Your body’s natural defenses are designed to keep you away from the things you fear, via a mechanism called the “Fight or Flight Response”. On the golf course, you consciously want to hit the putt or chip shot, but the subconscious mind is telling you not to do it because it could result in that horrible feeling you’ve experienced in the past. There’s an internal fight between your conscious and subconscious mind.
Simply looking at the ball with a putter or wedge in your hand can start the yipping process. Your subconscious is saying “don’t even take the club back” (which is what some players can’t even do with a putter or wedge) and if you can manage to take the club back, your subconscious then says “don’t hit it”, which results in that jerky movement, scoop or leaving the putter face wide open.
Johnny Miller said: “When the putter went off like a firecracker in your hands and you knocked a 10 footer eight feet past the hole or left it four feet short … You lose all sense of how hard to hit the putt. Finally, the putter bolts away from the ball and then forward with an uncontrollable jerk. Your mind leaves your body, as though you’re in a movie watching somebody hold the putter for you.”
The fear of yipping causes a golfer to try and control the shot consciously instead of trusting their stroke. This means that a normally fluid stroke or swing (which is required for good golf) is broken down.
The second type of Yips (and these are certainly not mutually exclusive), is the physical Yips caused by a neurological disorder called Focal Dystonia.
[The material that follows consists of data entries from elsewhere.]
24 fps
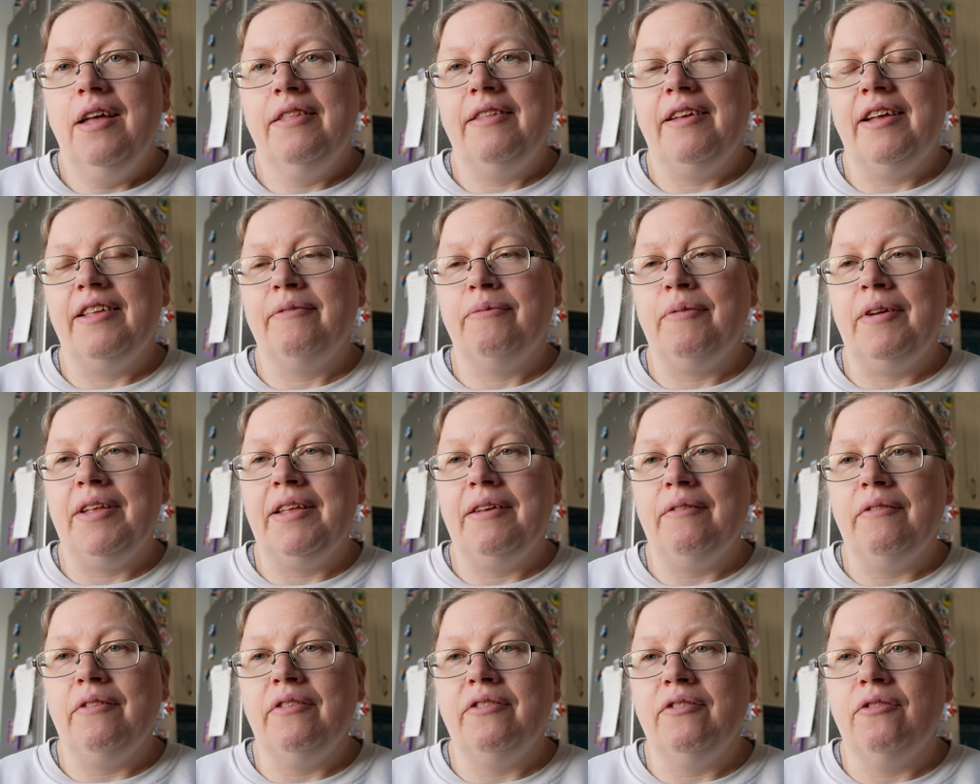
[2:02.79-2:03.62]
That's when
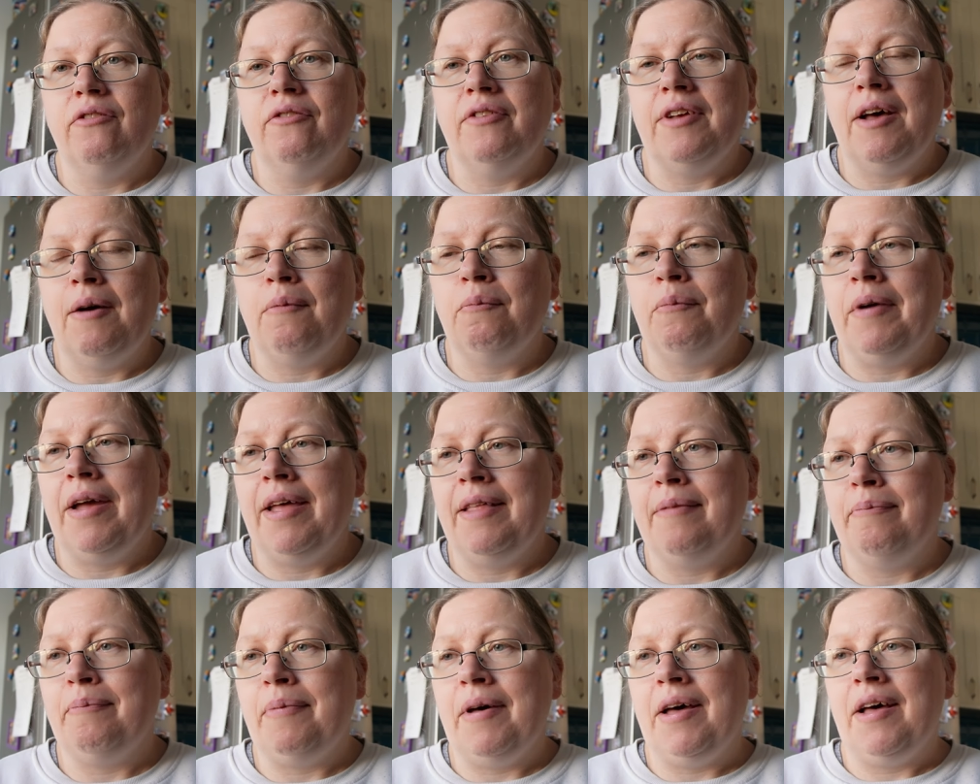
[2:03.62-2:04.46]
it was all done
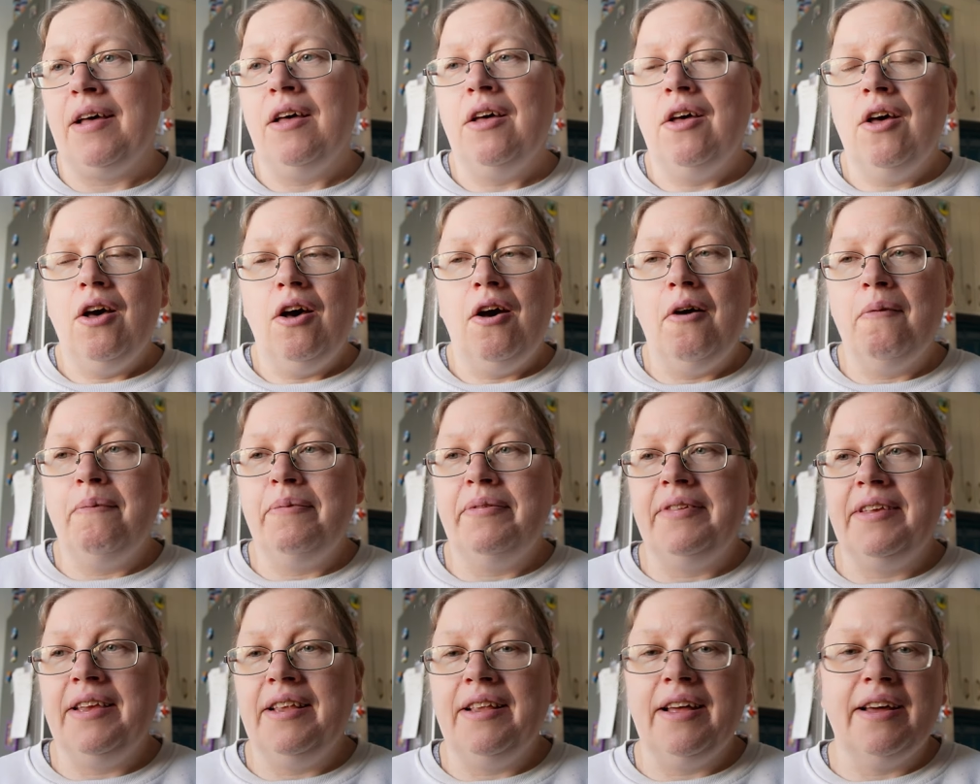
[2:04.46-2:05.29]
with. But
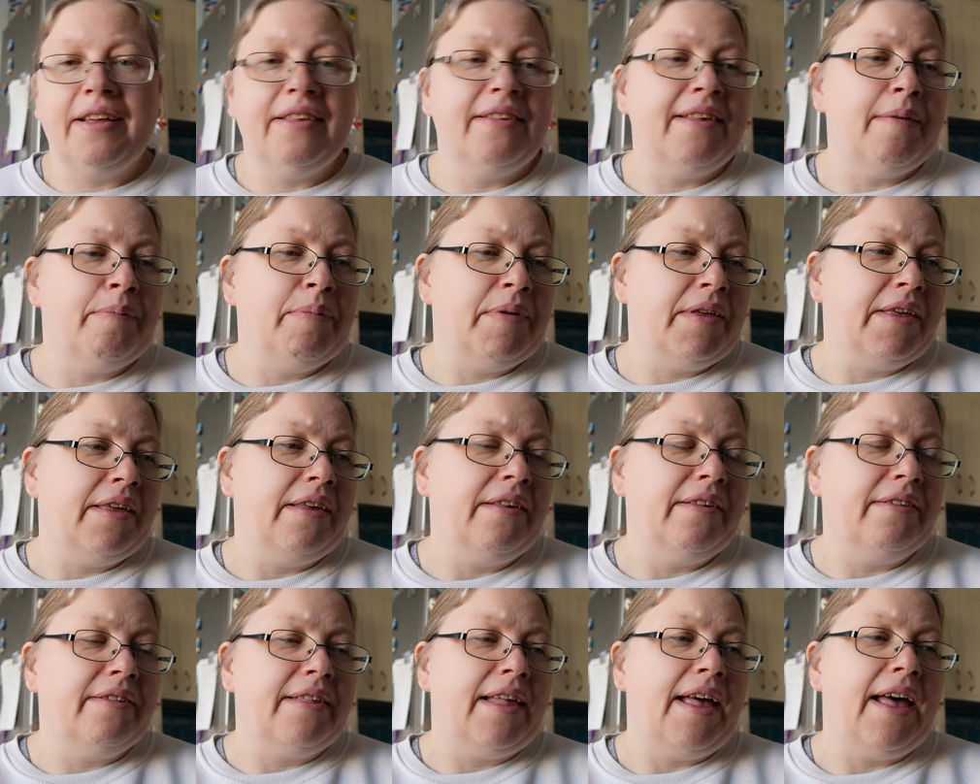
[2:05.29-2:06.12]
obviously, like I said,
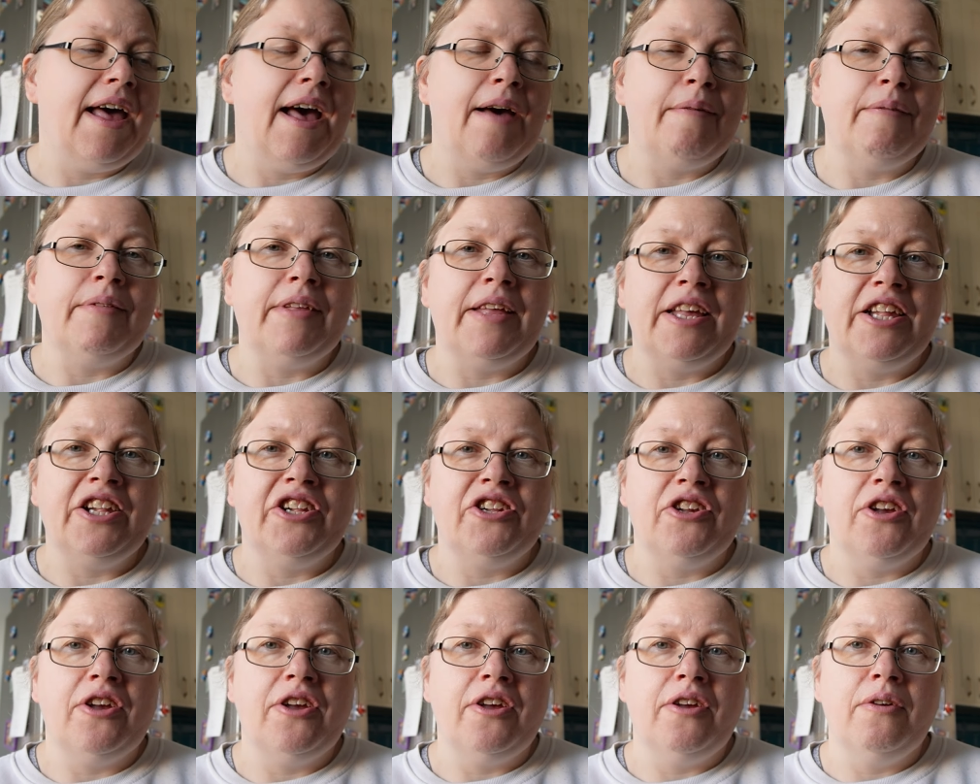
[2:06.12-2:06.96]
because they have an
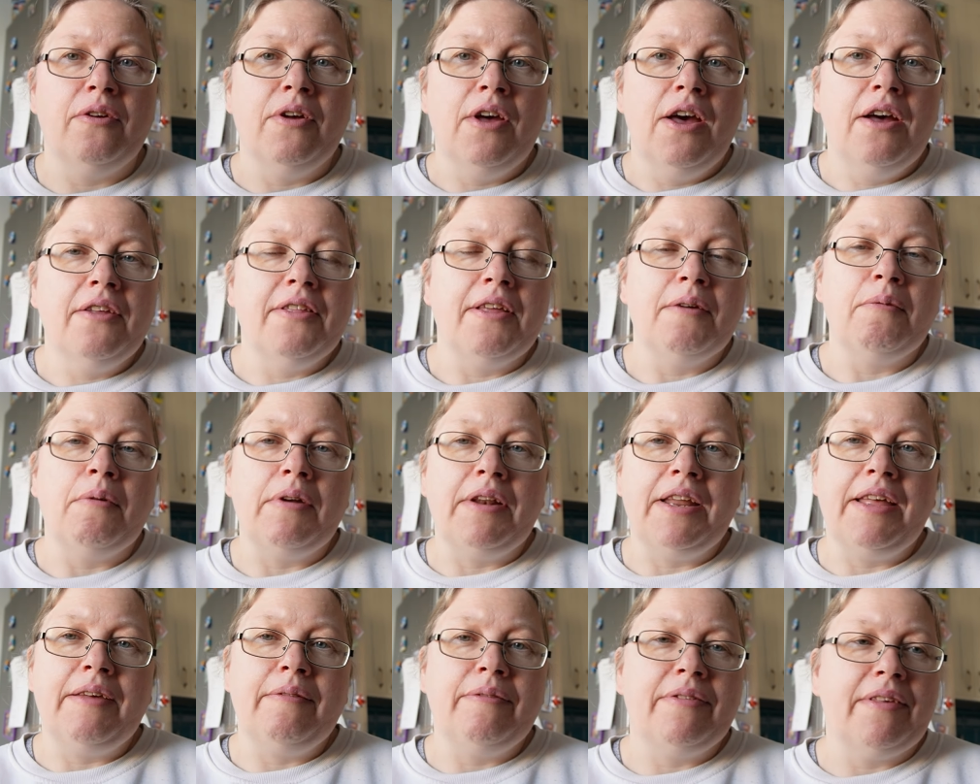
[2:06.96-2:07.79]
issue, they
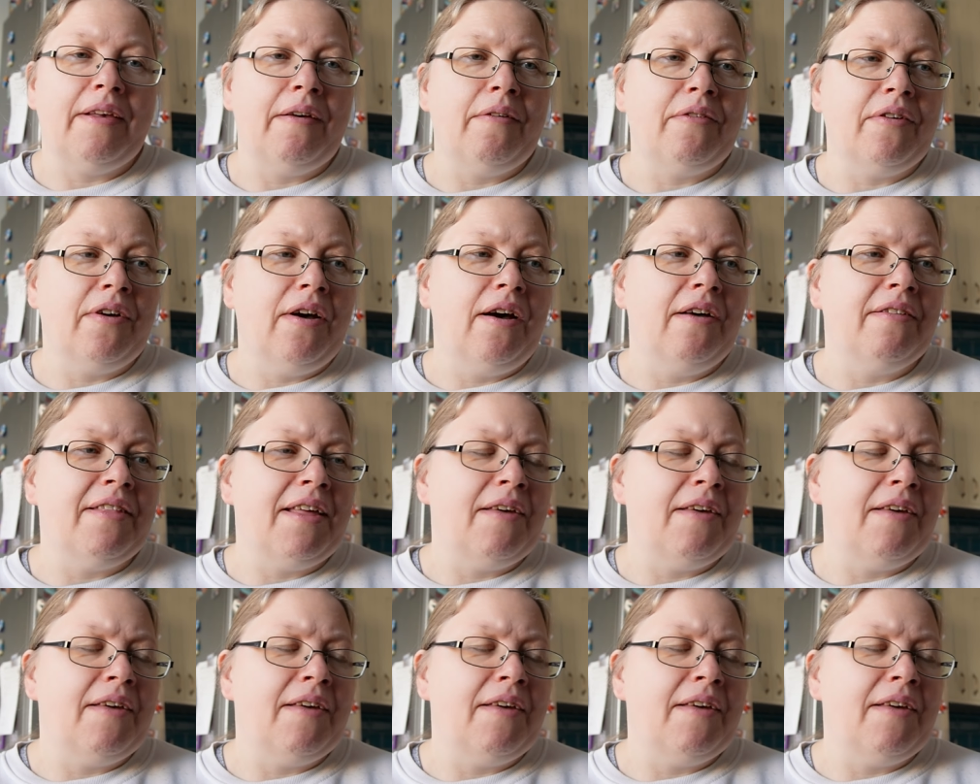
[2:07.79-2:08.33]
won't leave self car.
In this case, when fine motor movements are practiced over and over again a disorder can develop which causes the muscles to cramp at critical moments. Many musicians have been known to have this type of yips. It’s certainly possible that this form of yips can lead to the emotional type.
Hello David.
When I visit the driving range, I hit my driver really well the vast majority of times. Yet, when I go to my course I get petrified my by fellow members watching me off the first tee.
I get complimented on my professional looking swing and can hit the ball further than most of my age group with every club. However, my first swing is generally not pretty, not smooth, goes left or right, straight up or topped!!! And that then sets the tone for the rest of my round.
I’ve been told by a number of pros that’s i should be capable of being a single finger handicapper and I believe this. But unless I can take my driver range swing to the course, I’ll continue to get frustrated and most likely throw the towel in on a game I love.
Is there such a thing as driver yips? Do you have any resources to help with this if so please?